The Rise of Infrastructure: Crypto On-Ramp Solution 'Fun' Raises $72 Million in Series A Funding
On May 1, 2026, crypto infrastructure firm Fun raised $72 million in a round led by Multicoin Capital and SignalFire. This investment highlights the importance of payment infrastructure supporting major DeFi protocols like Polymarket and Aave.
On May 1, 2026, the crypto infrastructure sector gained strong momentum as Fun, an on-ramping and payments solution company, secured a $72 million Series A funding round. This round was co-led by Multicoin Capital and SignalFire. As institutional investors like BlackRock strengthen their presence in the digital asset market, Fun's achievement demonstrates the concentration of capital into the core infrastructure of the blockchain ecosystem.
This $72 million funding is considered a rare large-scale investment in the crypto infrastructure field recently. Fun plans to use the capital to increase the scalability of its core services, which optimize deposit, withdrawal, and settlement processes. Investors expect Fun's technology to play a decisive role in simplifying complex payment flows between traditional financial systems and decentralized protocols.
Fun provides a powerful engine that supports the deposit, withdrawal, and settlement flows of leading crypto apps such as Polymarket, Lighter, and Aave.
Fun has established a unique position by managing the payment infrastructure for major market-leading decentralized applications (dApps). In particular, it is recognized as a core utility in the DeFi ecosystem by seamlessly supporting liquidity flows for the prediction market Polymarket and the lending protocol Aave. Use cases for major partners that have adopted Fun's infrastructure are as follows.
Multicoin Capital's Investment Philosophy and Market Reshaping
Multicoin Capital's investment is based on their investment thesis of a 'one-time shift in wealth.' They are convinced that blockchain networks will become a new alternative at a time when trust in traditional centralized financial institutions is declining. The large-scale investment in Fun is interpreted as a strategic move to secure a reliable payment layer amidst these macro changes.
- Gradual weakening of consumer trust in traditional financial intermediaries
- Opportunities in the process of trillions of dollars in assets moving to blockchain networks
- Enhancing decentralization and efficiency of financial services through technical innovation
In terms of the competitive landscape, the proliferation of embedded on-ramp solutions is notable. A prime example is fintech giant Stripe's integration with the Avalanche network to offer cryptocurrency purchase features. Fun differentiates itself from these general-purpose solutions by providing highly optimized payment flows and sophisticated infrastructure specialized for specific protocols, thereby securing a competitive advantage.
Institutional market participation is also a key factor supporting the demand for Fun's infrastructure. BlackRock's digital asset franchise generated $42 million in fee revenue in the first quarter of 2026 alone, establishing itself as a substantial revenue source on Wall Street. This influx of institutional capital and the changing metrics of major institutions can be clearly seen in the chart below.

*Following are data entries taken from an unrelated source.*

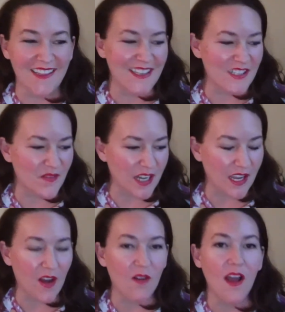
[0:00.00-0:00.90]
in this
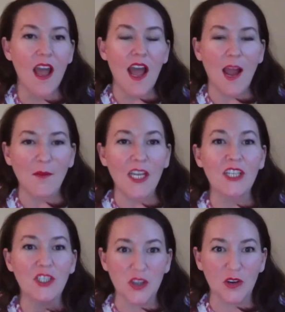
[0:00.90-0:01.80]
video, I'm going to
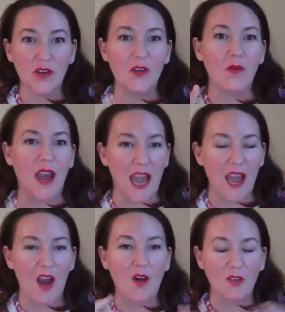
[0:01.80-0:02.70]
show you
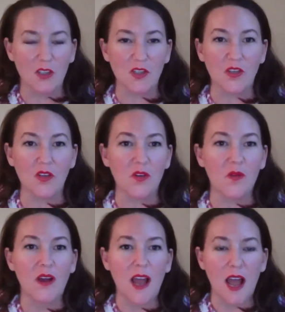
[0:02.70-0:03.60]
how
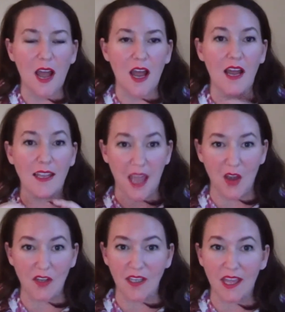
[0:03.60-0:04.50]
to uh,
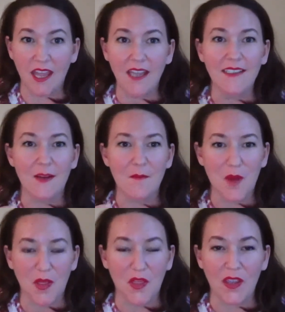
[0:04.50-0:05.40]
calculate
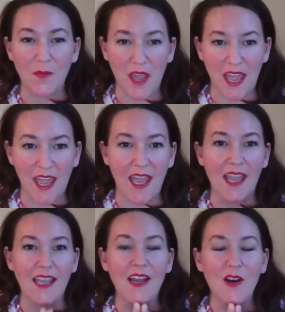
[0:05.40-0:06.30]
monthly
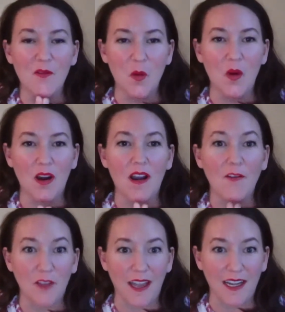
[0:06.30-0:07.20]
pay for a
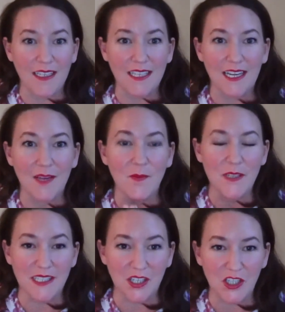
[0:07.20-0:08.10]
flight attendant
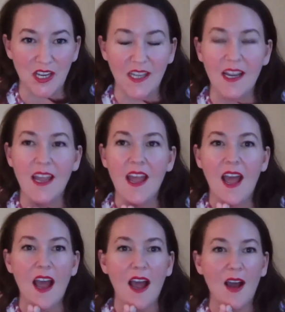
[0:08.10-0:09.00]
position
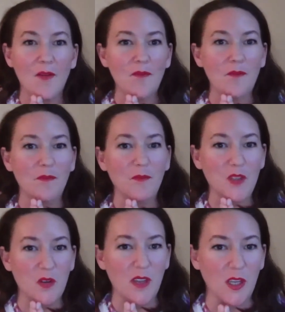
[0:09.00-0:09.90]
um,
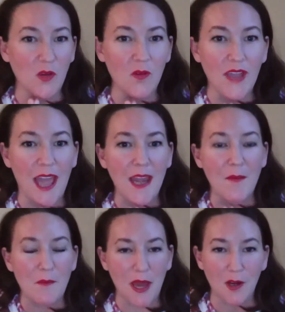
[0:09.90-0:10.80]
so that you can
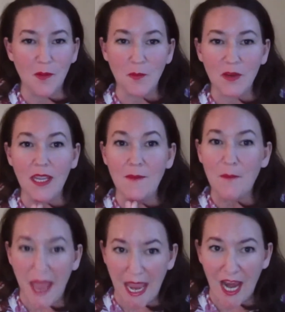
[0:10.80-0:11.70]
better
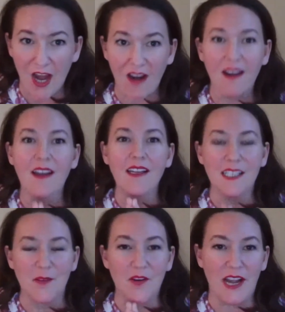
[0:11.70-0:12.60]
compare
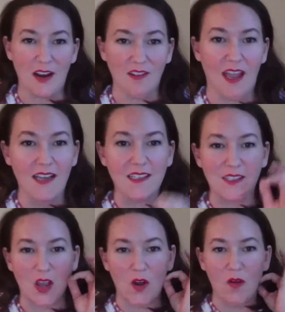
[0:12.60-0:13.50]
different airlines.
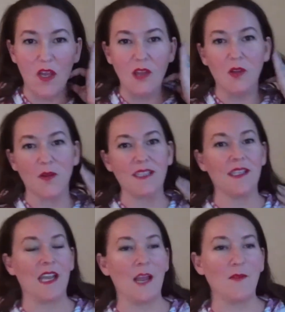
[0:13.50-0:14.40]
So the reason
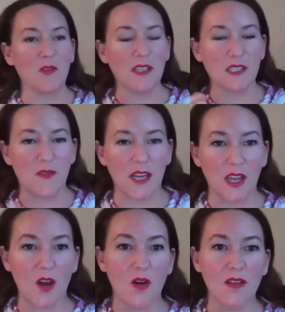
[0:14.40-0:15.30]
that I'm doing this
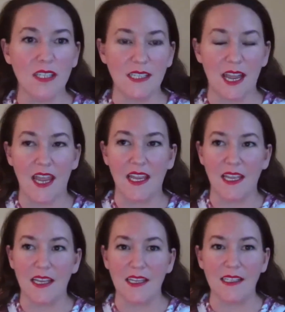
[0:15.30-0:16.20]
video
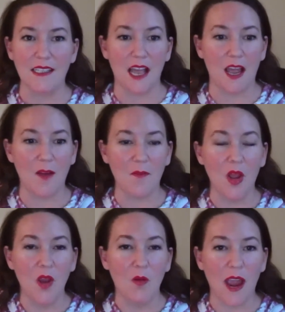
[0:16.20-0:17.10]
today is um,
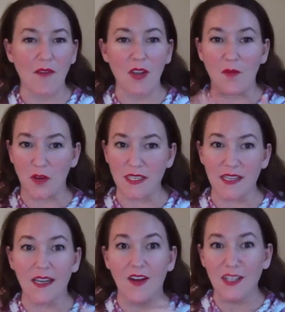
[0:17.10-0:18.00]
we're having a free
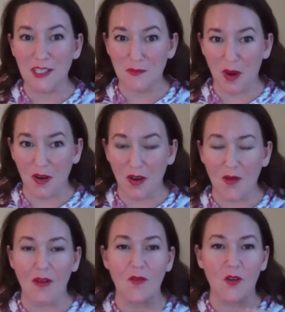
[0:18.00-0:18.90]
study hall tomorrow.
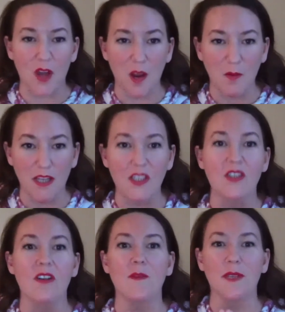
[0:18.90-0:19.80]
If you're not
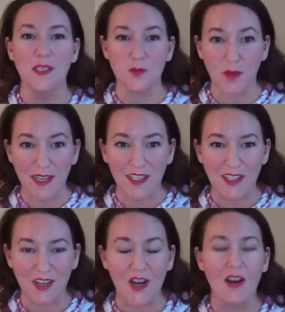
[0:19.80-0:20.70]
registered, please
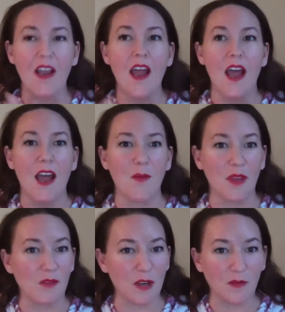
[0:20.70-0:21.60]
register. Um,
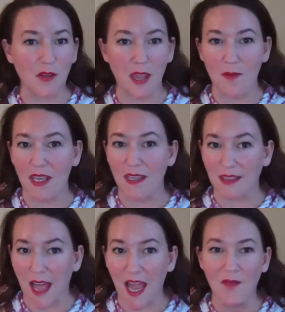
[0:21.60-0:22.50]
even if you can't make it
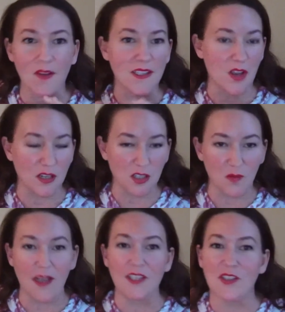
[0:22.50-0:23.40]
live, as long as you're
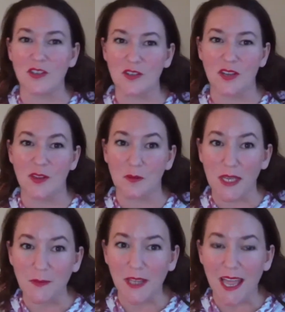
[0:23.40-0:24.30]
registered, you'll get the
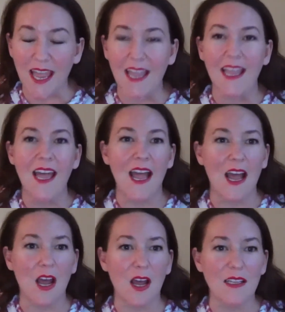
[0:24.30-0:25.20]
replay.
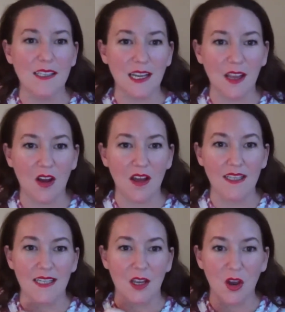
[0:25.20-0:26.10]
Uh, study hall
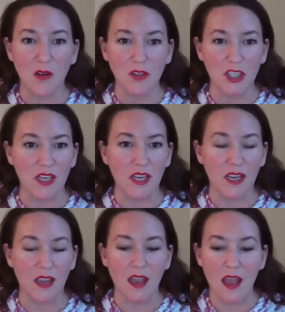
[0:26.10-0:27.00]
is a coaching.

Global Regulatory Environment and Regional Variables
Despite the positive investment climate, regulatory uncertainty remains. On May 1, 2026, the Central Bank of Brazil announced new foreign exchange regulations prohibiting the use of cryptocurrencies in regulated cross-border payment systems. This move aims to fully integrate cross-border payment flows into the regulatory framework and will serve as a significant regulatory milestone for on-ramp companies seeking global expansion.
Meanwhile, in the Asian market, Japan's SBI Holdings is accelerating its expansion into the digital asset ecosystem by pursuing an acquisition of a stake in Bitbank. SBI is making aggressive moves, including entering Singapore and launching card services through a partnership with Visa. These conflicting trends of regional regulation and market expansion create a complex landscape for infrastructure companies like Fun to navigate.
In conclusion, Fun's $72 million Series A funding signifies that crypto on-ramp technology has evolved beyond simple tools into institutional-grade financial infrastructure. While BlackRock's ETF performance and SBI's expansion demonstrate the market's immense potential, the regulatory case in Brazil serves as a reminder of the need for thorough compliance. Starting with this investment, technological competition and market consolidation in the infrastructure market are expected to accelerate further.
| Partner Name | Primary Use Case | Sector |
|---|---|---|
| Polymarket | Deposits and Settlement | Prediction Markets |
| Aave | Liquidity Flows | Lending/DeFi |
| Lighter | Withdrawals and Settlement | Trading/DEX |
A summary of the major decentralized protocols utilizing Fun for settlement and onramping as of May 2026.




This content is for information and commentary only and is not investment advice.